Because the weights associated with the features are still linear, this is still called a linear model. x2 (x square) is only a function. However, the curve we’re trying to fit is quadratic in nature.

Let’s see visually the above concept for better understanding, a picture speaks louder and stronger than words,

```
from sklearn.preprocessing import PolynomialFeatures
polynomial_features1 = PolynomialFeatures(degree=2)
x_poly1 = polynomial_features1.fit_transform(x)
model1 = LinearRegression()
model1.fit(x_poly1, y)
y_poly_pred1 = model1.predict(x_poly1)
```

```
from sklearn.metrics import mean_squared_error, r2_score
rmse1 = np.sqrt(mean_squared_error(y,y_poly_pred1))
r21 = r2_score(y,y_poly_pred1)
print(rmse1)
print(r21)
```

```
49.66562739942289
0.7307277801966172
```

The figure clearly shows that the quadratic curve can better match the data than the linear line.

```
import operator
plt.scatter(x, y, s=10)
# sort the values of x before line plot
sort_axis = operator.itemgetter(0)
sorted_zip = sorted(zip(x,y_poly_pred), key=sort_axis)
x, y_poly_pred1 = zip(*sorted_zip)
plt.plot(x, y_poly_pred1, color='m')
plt.show()
```

```
polynomial_features2= PolynomialFeatures(degree=3)
x_poly2 = polynomial_features2.fit_transform(x)
model2 = LinearRegression()
model2.fit(x_poly2, y)
y_poly_pred2 = model2.predict(x_poly2)
```

```
rmse2 = np.sqrt(mean_squared_error(y,y_poly_pred2))
r22 = r2_score(y,y_poly_pred2)
print(rmse2)
print(r22)
```

```
48.00085922331635
0.7484769902353146
```

```
plt.scatter(x, y, s=10)
# sort the values of x before line plot
sort_axis = operator.itemgetter(0)
sorted_zip = sorted(zip(x,y_poly_pred2), key=sort_axis)
x, y_poly_pred2 = zip(*sorted_zip)
plt.plot(x, y_poly_pred2, color='m')
plt.show()
```

```
polynomial_features3= PolynomialFeatures(degree=4)
x_poly3 = polynomial_features3.fit_transform(x)
model3 = LinearRegression()
model3.fit(x_poly3, y)
y_poly_pred3 = model3.predict(x_poly3)
```

```
rmse3 = np.sqrt(mean_squared_error(y,y_poly_pred3))
r23 = r2_score(y,y_poly_pred3)
print(rmse3)
print(r23)
```

```
40.009589710152866
0.8252537381840246
```

```
plt.scatter(x, y, s=10)
# sort the values of x before line plot
sort_axis = operator.itemgetter(0)
sorted_zip = sorted(zip(x,y_poly_pred3), key=sort_axis)
x, y_poly_pred3 = zip(*sorted_zip)
plt.plot(x, y_poly_pred3, color='m')
plt.show()
```

In comparison to the linear line, we can observe that RMSE has dropped and R2-score has increased.

**Overfitting Vs Under-fitting**

We keep on increasing the degree, we will see the best result, but there comes the over-fitting problem, if we get r2 value for a particular value shows 100.

When analyzing a dataset linearly, we encounter an under-fitting problem, which can be corrected using polynomial regression.

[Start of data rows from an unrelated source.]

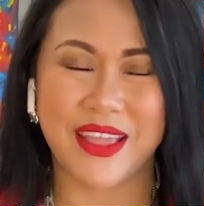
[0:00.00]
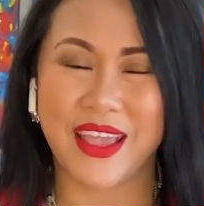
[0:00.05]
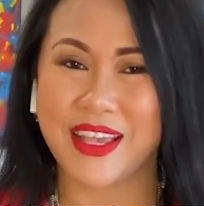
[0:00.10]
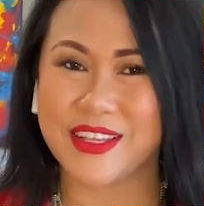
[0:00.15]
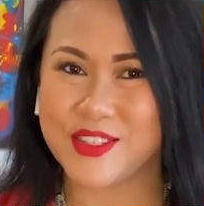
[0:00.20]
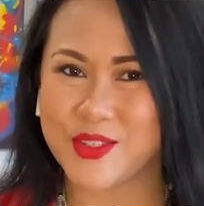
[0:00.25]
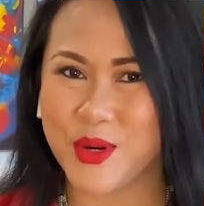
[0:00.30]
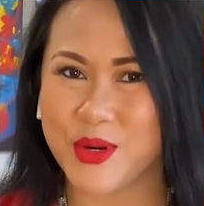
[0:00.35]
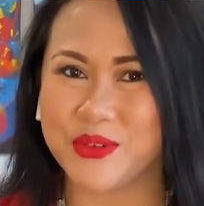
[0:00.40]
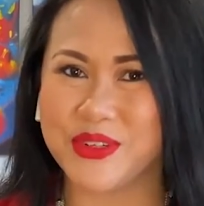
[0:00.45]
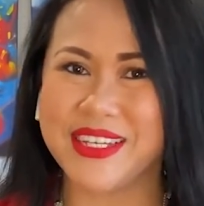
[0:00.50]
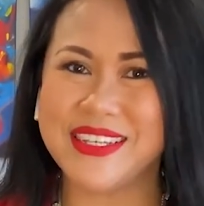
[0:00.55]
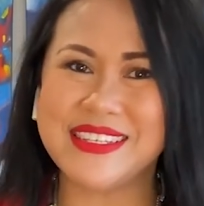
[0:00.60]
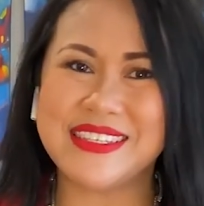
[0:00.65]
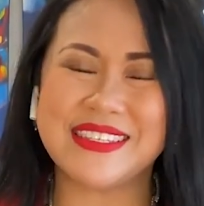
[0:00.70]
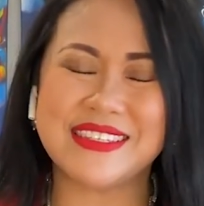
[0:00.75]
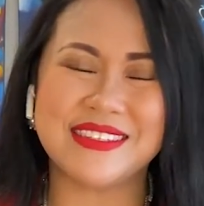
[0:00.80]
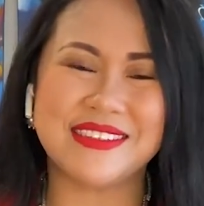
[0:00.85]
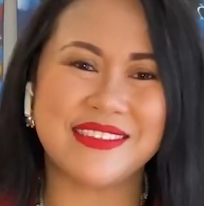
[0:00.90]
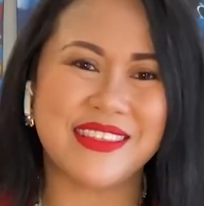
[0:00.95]
As
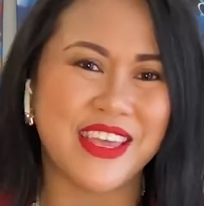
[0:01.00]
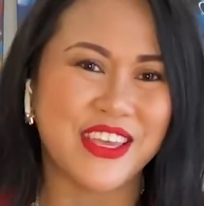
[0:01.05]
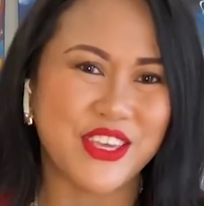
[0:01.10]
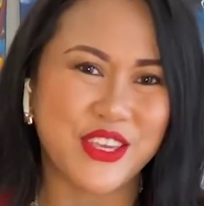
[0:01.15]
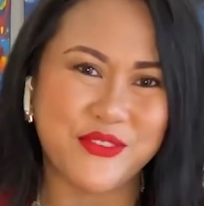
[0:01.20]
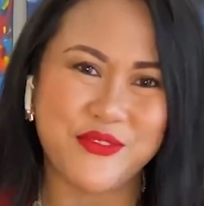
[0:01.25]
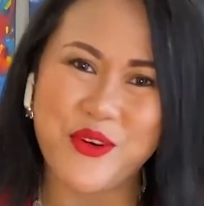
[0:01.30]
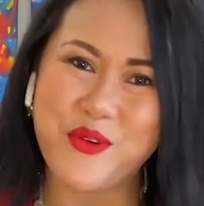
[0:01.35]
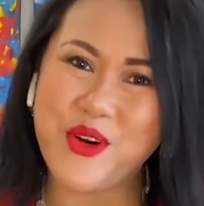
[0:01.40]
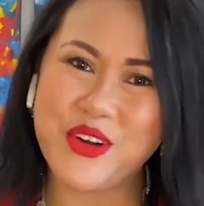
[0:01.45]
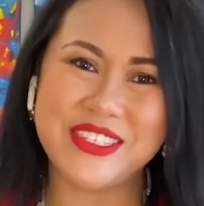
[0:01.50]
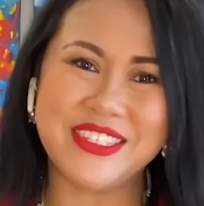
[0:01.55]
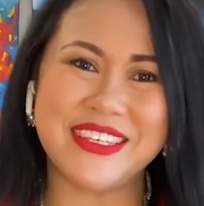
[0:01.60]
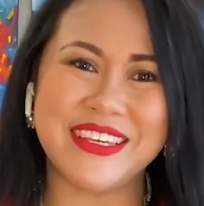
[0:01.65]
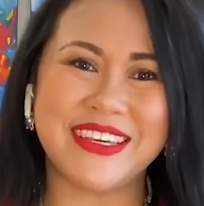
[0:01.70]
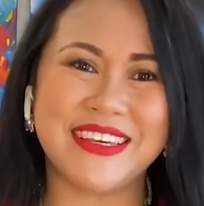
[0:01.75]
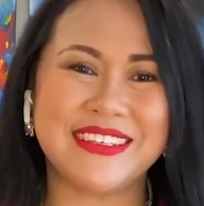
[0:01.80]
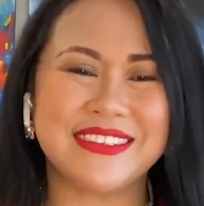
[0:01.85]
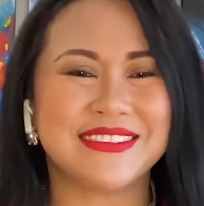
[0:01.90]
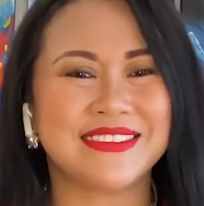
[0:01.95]
always, thank you for
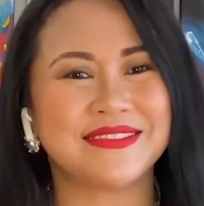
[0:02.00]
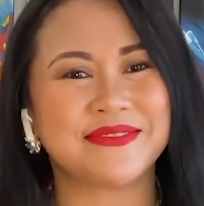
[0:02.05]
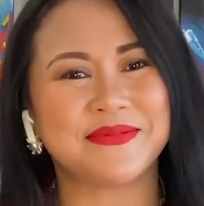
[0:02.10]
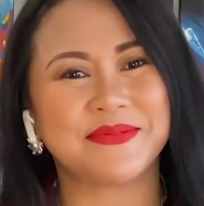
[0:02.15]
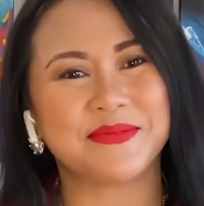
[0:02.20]
watching.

However, when fine-tuning the degree parameter to the optimal value, we encounter an over-fitting problem, resulting in a 100 percent r2 value. The conclusion is that we must avoid both overfitting and underfitting issues.

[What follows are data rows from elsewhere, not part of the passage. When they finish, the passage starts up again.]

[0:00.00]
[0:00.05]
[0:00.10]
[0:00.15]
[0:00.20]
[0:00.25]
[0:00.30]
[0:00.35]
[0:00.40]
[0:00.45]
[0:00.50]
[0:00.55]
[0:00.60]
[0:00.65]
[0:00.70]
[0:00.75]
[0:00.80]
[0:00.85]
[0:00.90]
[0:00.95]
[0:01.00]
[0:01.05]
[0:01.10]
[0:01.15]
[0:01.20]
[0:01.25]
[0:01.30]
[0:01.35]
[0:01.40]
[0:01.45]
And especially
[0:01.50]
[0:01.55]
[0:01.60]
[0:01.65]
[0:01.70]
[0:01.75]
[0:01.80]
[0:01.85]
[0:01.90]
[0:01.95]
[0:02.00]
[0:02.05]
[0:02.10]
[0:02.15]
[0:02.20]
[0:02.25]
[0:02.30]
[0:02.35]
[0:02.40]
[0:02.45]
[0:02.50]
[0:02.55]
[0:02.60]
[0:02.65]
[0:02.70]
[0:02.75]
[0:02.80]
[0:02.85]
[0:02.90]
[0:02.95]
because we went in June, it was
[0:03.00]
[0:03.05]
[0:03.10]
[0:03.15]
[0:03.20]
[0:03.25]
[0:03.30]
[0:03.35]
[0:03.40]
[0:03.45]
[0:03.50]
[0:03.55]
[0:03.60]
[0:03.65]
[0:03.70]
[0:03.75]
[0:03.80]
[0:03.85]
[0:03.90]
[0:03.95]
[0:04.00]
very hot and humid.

Note: To avoid over-fitting, we can increase the number of training samples so that the algorithm does not learn the system’s noise and becomes more generalized.

**Bias Vs Variance Tradeoff**

How do we pick the best model? To address this question, we must first comprehend the trade-off between bias and variance.

The mistake caused by the model’s simple assumptions in fitting the data is referred to as bias. A high bias indicates that the model is unable to capture data patterns, resulting in under-fitting.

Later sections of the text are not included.